■ **PROMPT**
Go to the line containing "(2.40 s to 2.70 s)" and retype it and every later line exactly as written, up to the last line of the entries. Keep pictures out.

■ **EXTRACTED RECORDS**
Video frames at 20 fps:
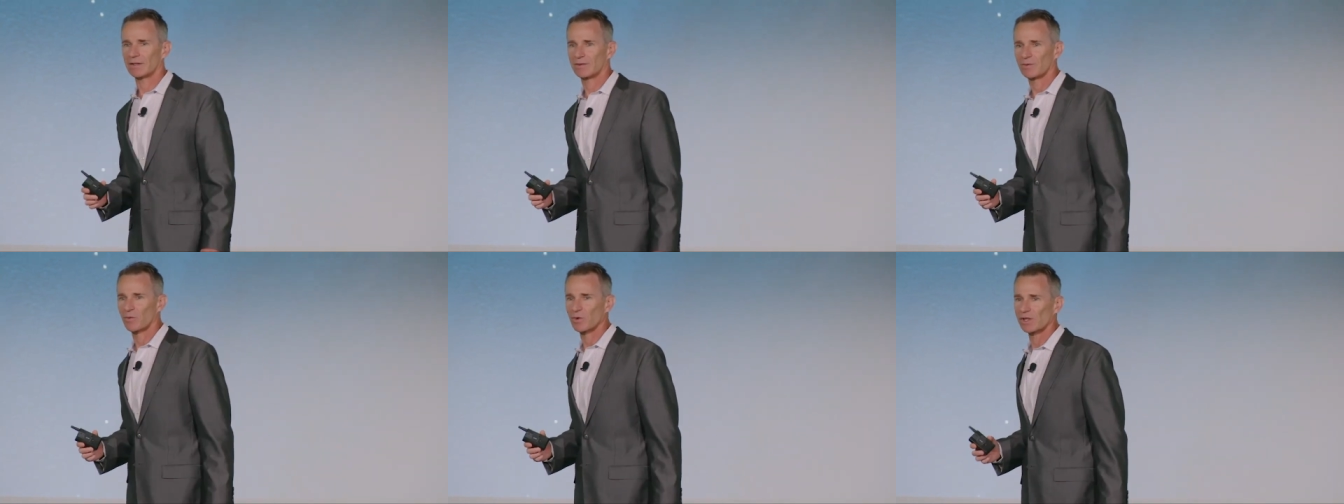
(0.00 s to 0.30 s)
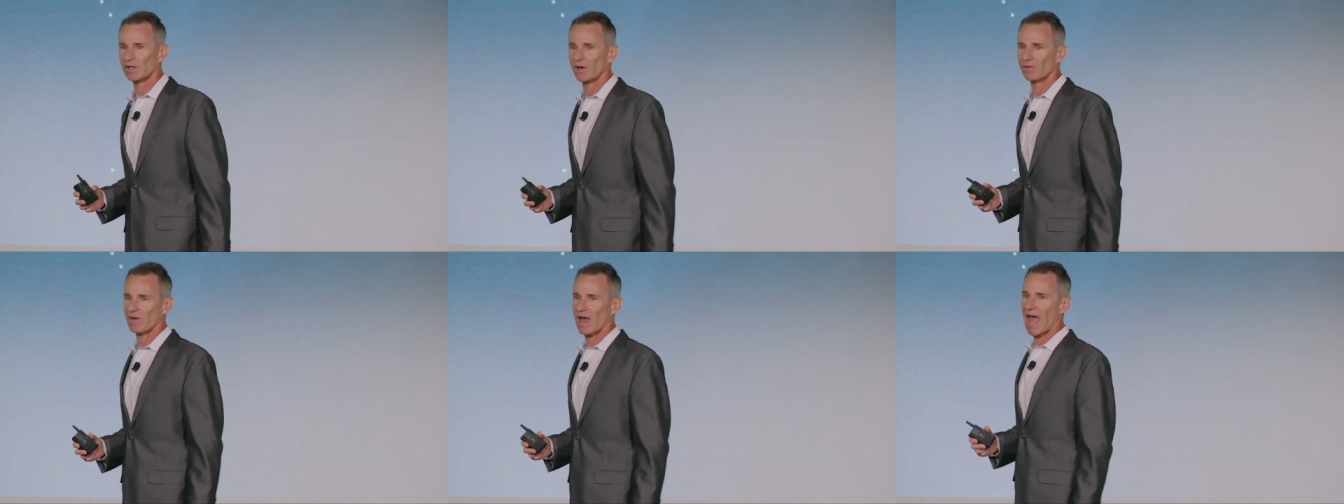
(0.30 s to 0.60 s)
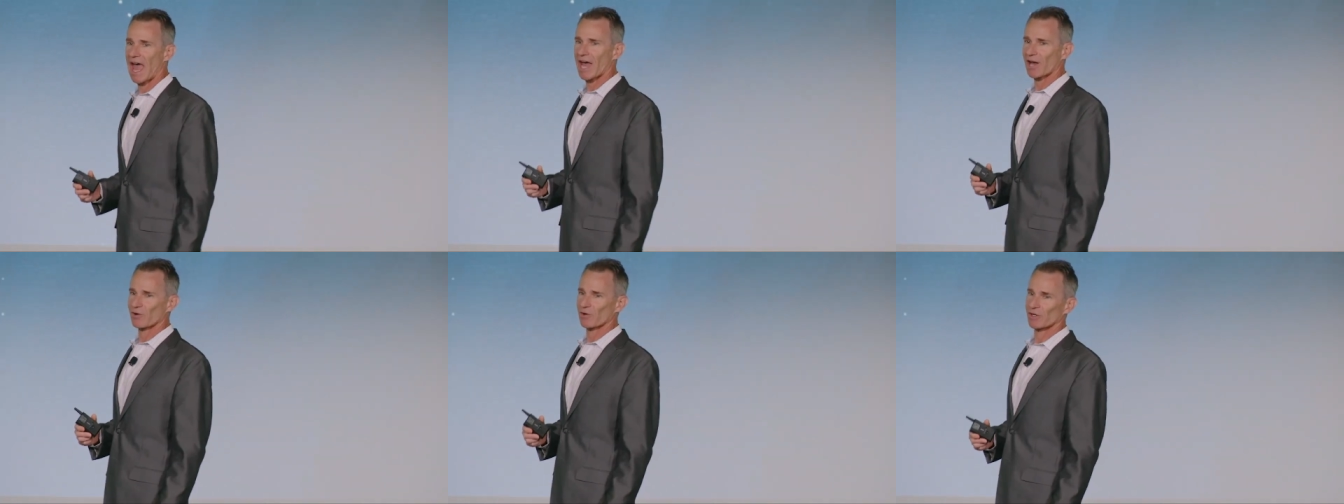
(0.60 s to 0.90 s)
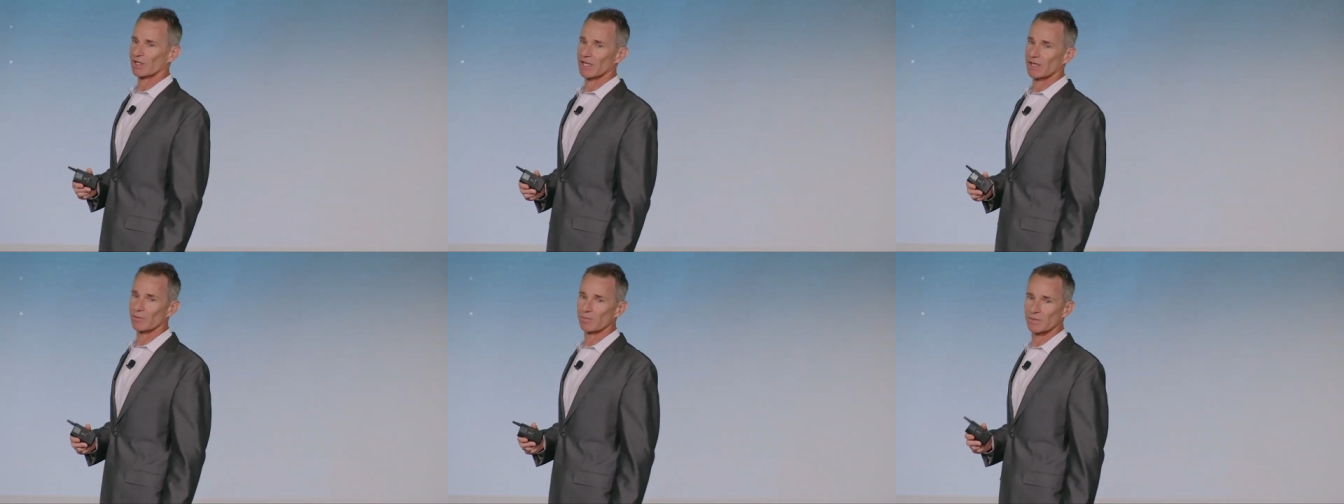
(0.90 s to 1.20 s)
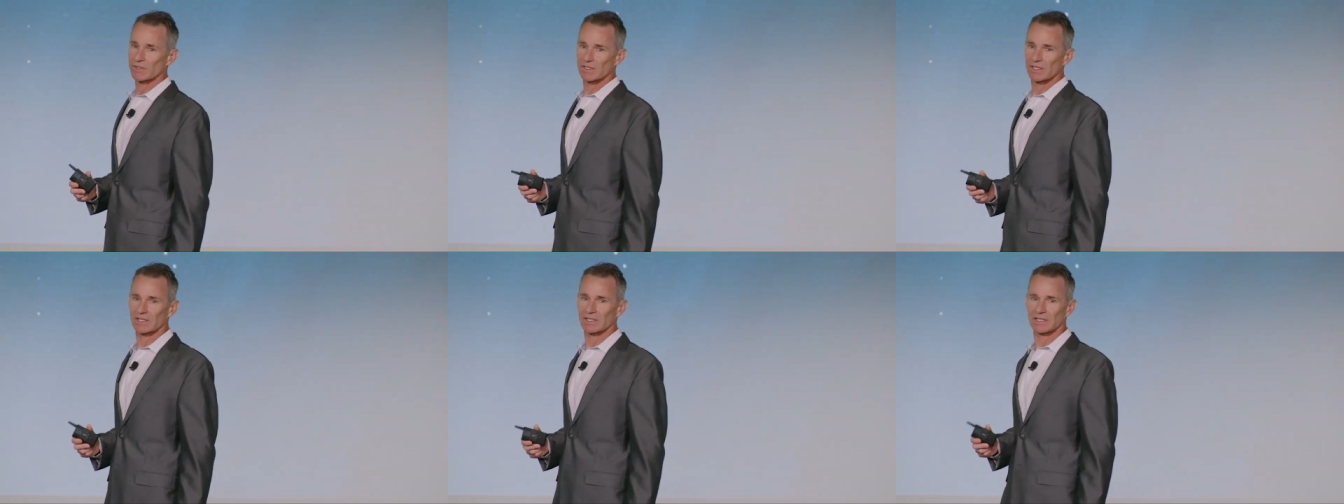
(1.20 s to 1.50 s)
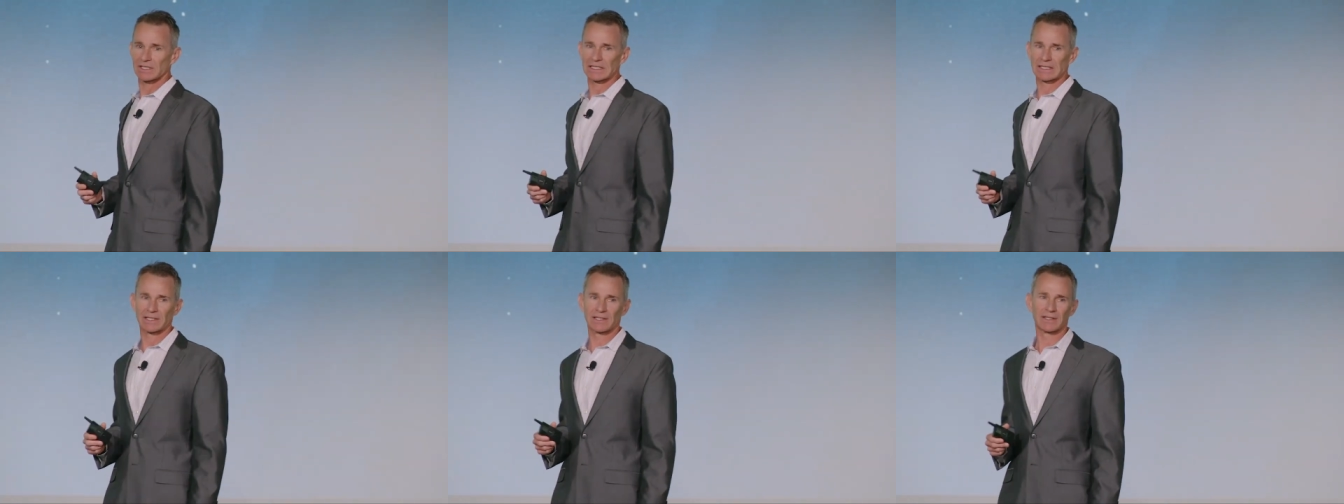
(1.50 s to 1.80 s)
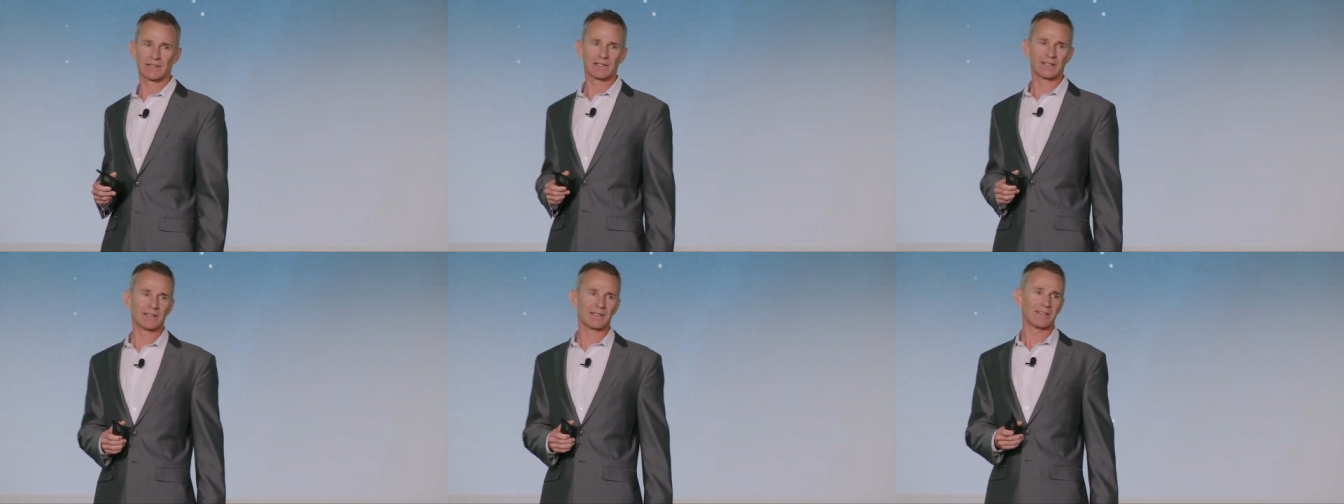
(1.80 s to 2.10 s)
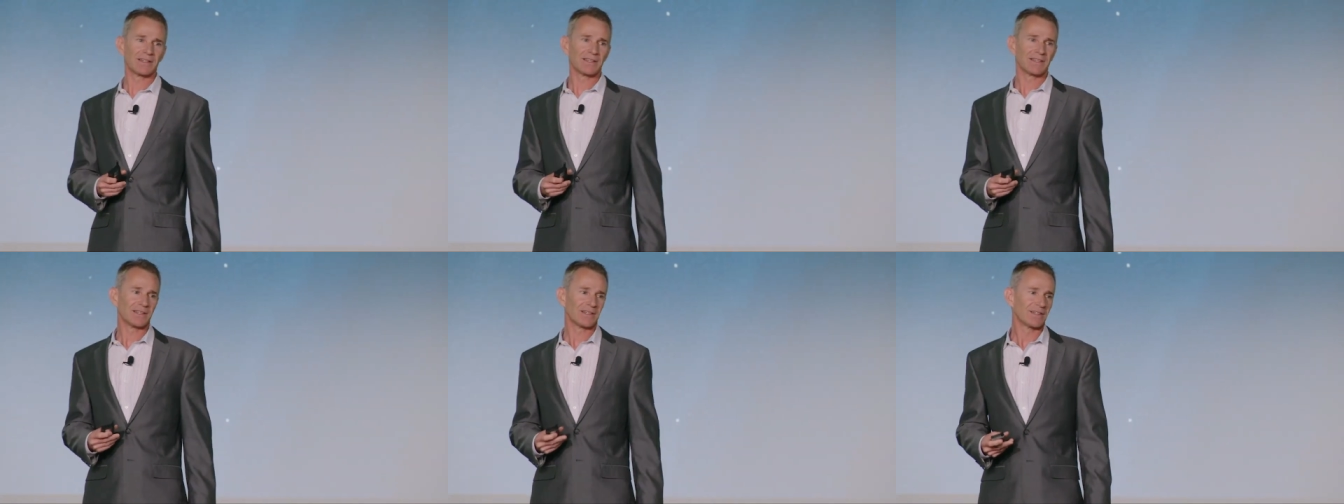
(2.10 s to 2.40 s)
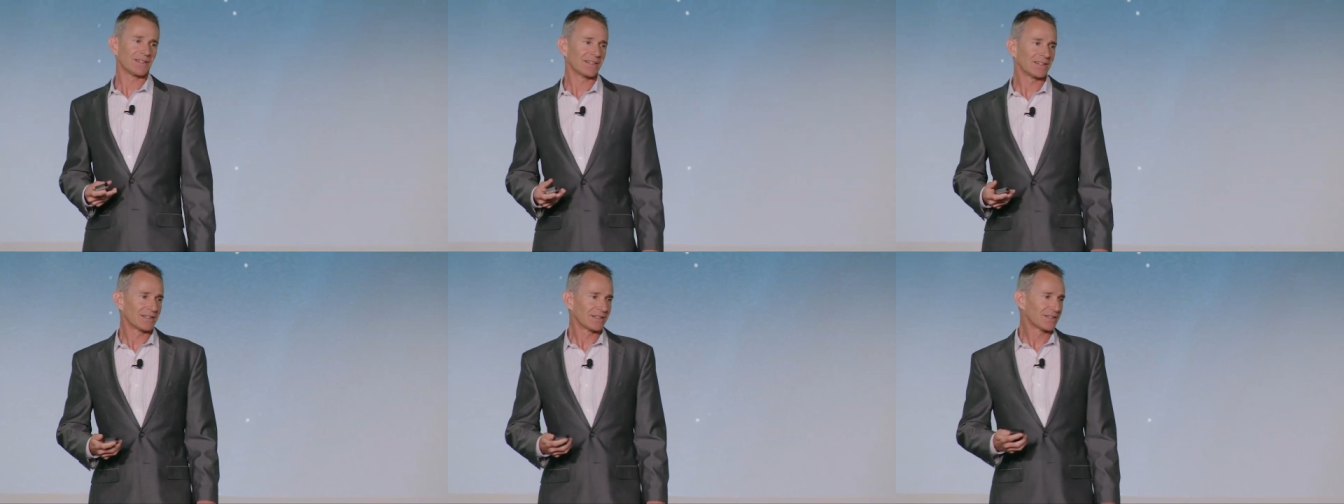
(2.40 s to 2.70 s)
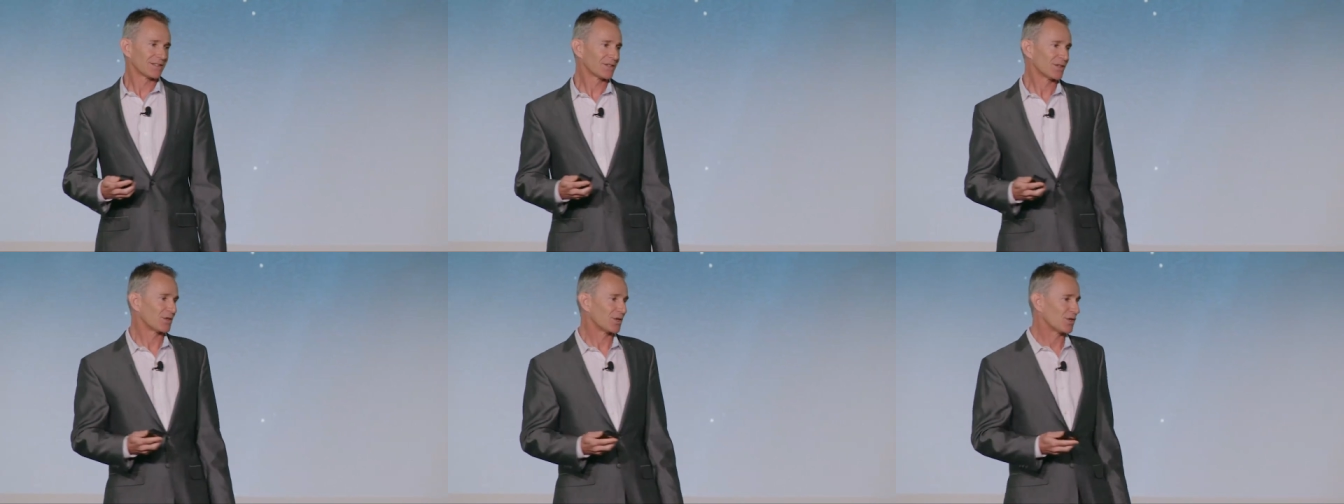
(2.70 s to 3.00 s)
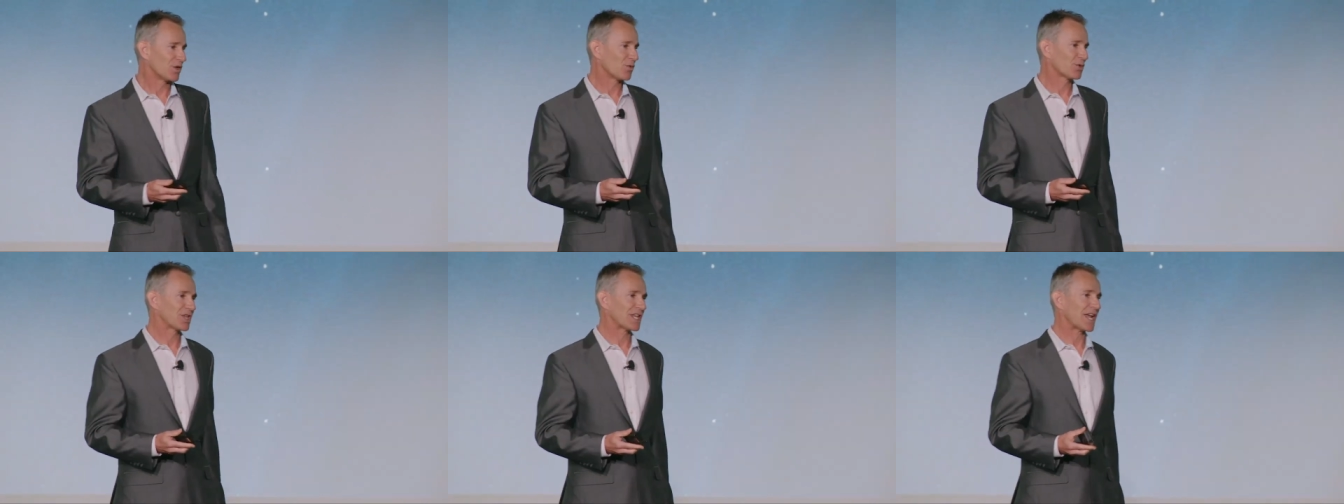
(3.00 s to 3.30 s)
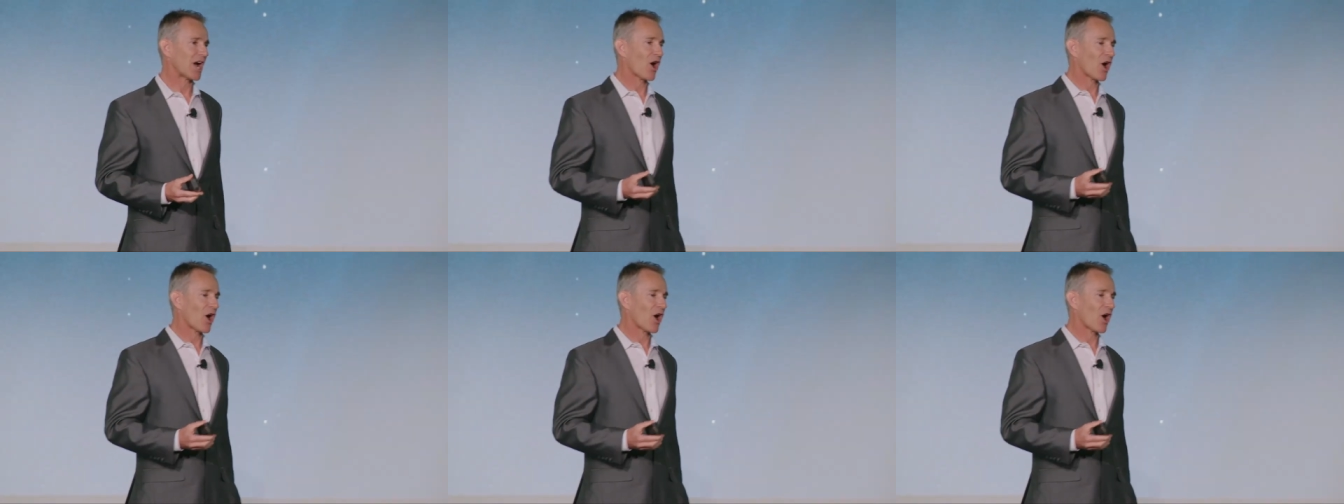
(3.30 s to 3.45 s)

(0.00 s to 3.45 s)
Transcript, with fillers: We love acronyms. So do you know what the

■ **SOLUTION TO THIS EXERCISE**
(2.40 s to 2.70 s)
(2.70 s to 3.00 s)
(3.00 s to 3.30 s)
(3.30 s to 3.45 s)

(0.00 s to 3.45 s)
Transcript, with fillers: We love acronyms. So do you know what the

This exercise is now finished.